Figure 8.

In vitro effects of hrSR1 on FGF1- and FGF2-induced mitogenesis and ERK2 activation and on FGF1 and FGF2 binding in RPE cells. (A) RPE cells were incubated with varying concentration of human recombinant SR1 (hrSR1) in the presence of FGF1 (□) and of FGF2 (○) at 10 ng/ml. Mitogenic activity was measured by the incorporation of tritiated thymidine. The percentage of inhibition of activity is plotted as a function of the hrSR1 concentration. (A, top panel) ERK2 phosphorylation was detected by its characteristic retardation of electrophoretic mobility. The phosphorylated (ERK2*) and unphosphorylated (ERK2) forms of MAP kinase are indicated. (B and C) RPE cells were incubated with ¹²⁵I-FGF1 (□) and ¹²⁵I-FGF2 (○) at 5 ng/ml in the presence of various concentrations of hrSR1. The amount of ¹²⁵I-FGF bound to high-affinity receptors (C) was measured in Triton X-100 cell extracts after cells were washed with 2 M NaCl. The radioactivity in the 2 M NaCl washes was ¹²⁵I-FGF bound to the FGF low-affinity binding sites (B).
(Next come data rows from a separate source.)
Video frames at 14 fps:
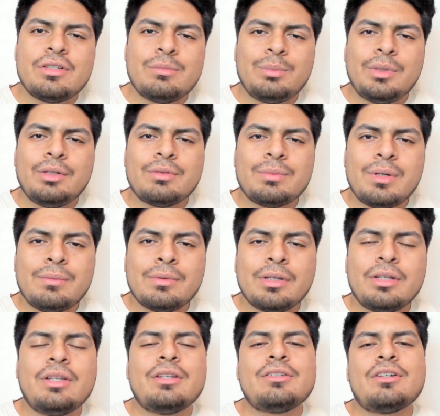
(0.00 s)
them being
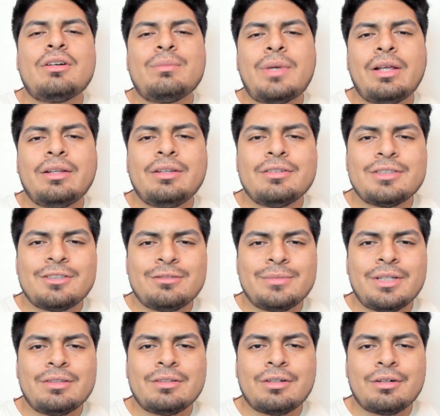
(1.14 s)
Republican, it is automatically assumed
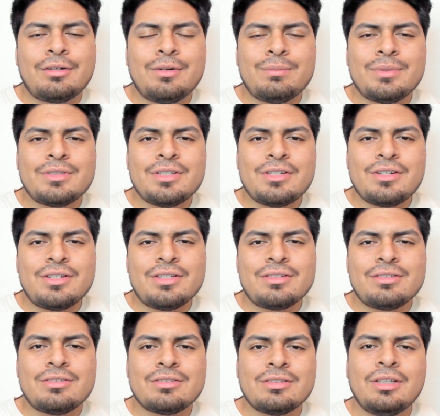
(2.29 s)
that their current position
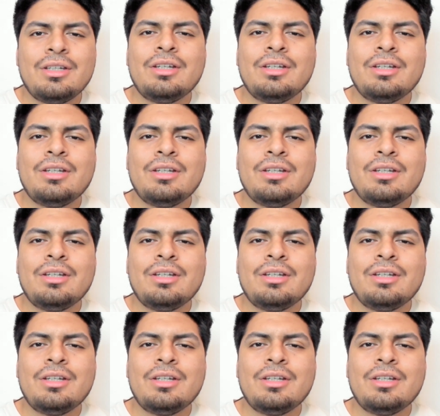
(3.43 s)
is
Nonspecific binding of ¹²⁵I-FGF to RPE cells was determined in the presence of an excess of unlabeled FGF (200-fold). No error bar is given for points, because the errors were smaller than the symbols. (D) Cross-linking of ¹²⁵I-FGF1 (lanes 2, 4, 7, and 8) and ¹²⁵I-FGF2 (lanes 1, 3, 5, and 6) to RPE cells. Cells were incubated with 5 ng/ml iodinated FGF (FGF*) in the presence of 700 ng/ml hrSR1 (lanes 5–8). Checks of the specificity of iodinated FGF binding in the presence of hrSR1: cell incubation with an excess of unlabeled FGF1 (lanes 4 and 8) and unlabeled FGF2 (lanes 3 and 6). Cross- linking was performed as described in MATERIALS AND METHODS. A specific band was detected at 170 kDa (black arrow). M, molecular mass markers (200, 92, and 69 kDa). In all assays, comparable results were obtained in three independent experiments.